Nippon Steel announced on Wednesday the firm’s consolidated recurring profit decreased by 96.5% to 11.8 billion yen in fiscal 2009 ended in March 2010 compared with fiscal 2008. The firm posted net loss for the first time in 7 financial years. The firm reduced production and other costs by total 140 billion yen per year but the profits decreased when the selling volume of steel products shrank and the selling price lowered by 30%. In January-March 2010, the recurring profit improved by 28% to 55.4 billion yen compared with October-December 2009. The firm didn’t announce the financial forecasts for fiscal 2010 since price negotiations haven’t concluded with raw material suppliers and steel product users.

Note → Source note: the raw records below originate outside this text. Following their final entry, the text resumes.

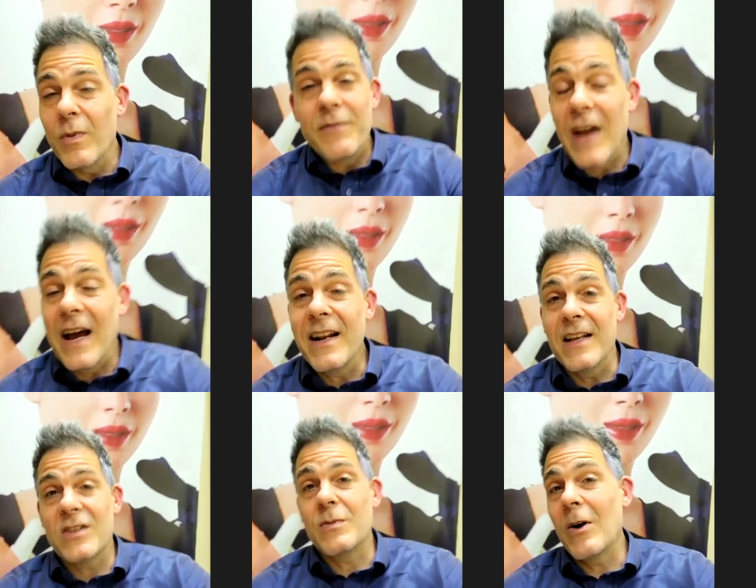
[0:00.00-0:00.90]
We've got to get
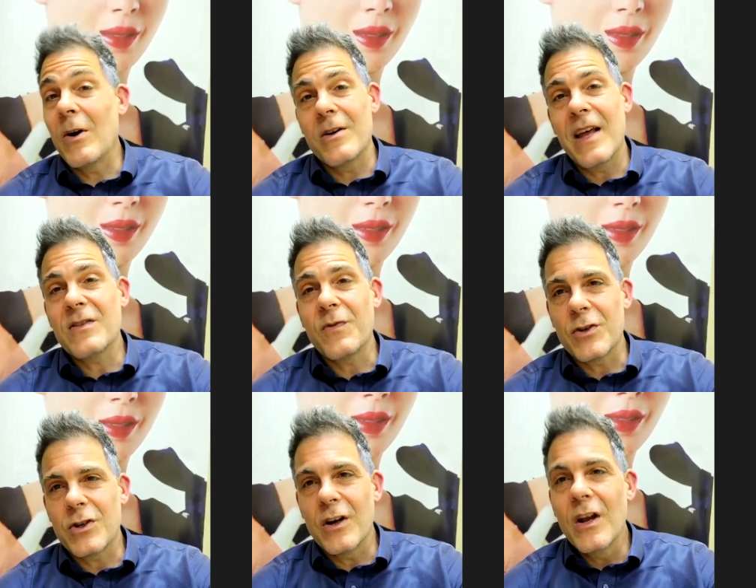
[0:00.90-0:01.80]
smarter, that's for
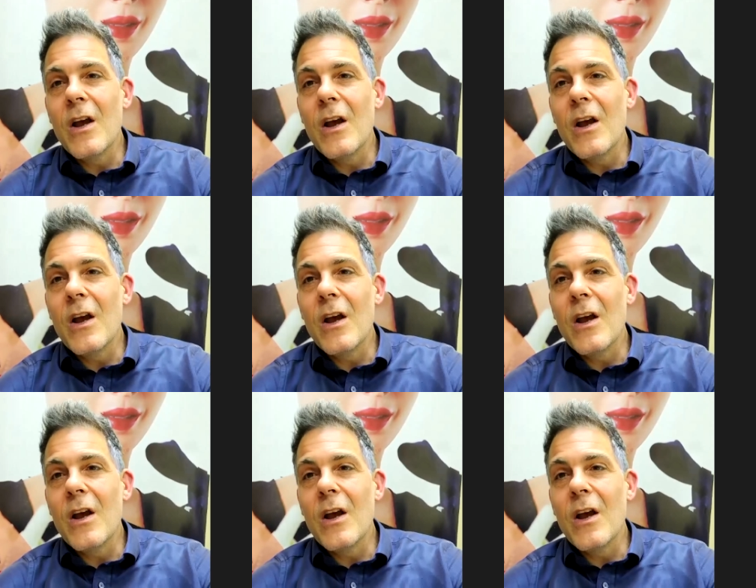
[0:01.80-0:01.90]
sure.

Nippon Steel’s consolidated crude steel output decreased by 4.2% to 29.92 million tonnes in fiscal 2009 from fiscal 2008 while the non-consolidated production decreased by 3.9% to 27.5 million tonnes. The non-consolidated steel shipment decreased by 3.9% to 27.09 million tonnes. Averaged steel selling price lowered by 29,300 yen to 75,400 yen per tonne. Export ratio upped by 5.9 percentage points to 38.4%.

The firm’s consolidated recurring profit worsened by 324.3 billion yen in fiscal 2010 from fiscal 2009. The firm reduced costs for production and raw materials by 475 billion yen. However, the profit was impacted by 530 billion yen due to the lower selling price and worse product mix, by 50 billion yen due to decreasing production and shipping volume, and by 330 billion yen because of inventory evaluation loss.

A trouble of a blast furnace in Oita iron works would cause loss of approximately 17 billion yen for April-June 2010 while the accompanied loss totaled 8 billion yen in fiscal 2009. Nippon Steel explained the blast furnace could enter full operation in or after May. Consequently, Oita iron works’ steel shipment would decrease by 300,000 tonnes for April-June.

The steel business unit posted operating profit at 45.4 billion yen in January-March 2010, increasing by 67% from October-December 2009. The non-consolidated crude steel production and shipment recovered to the level of April-September 2008.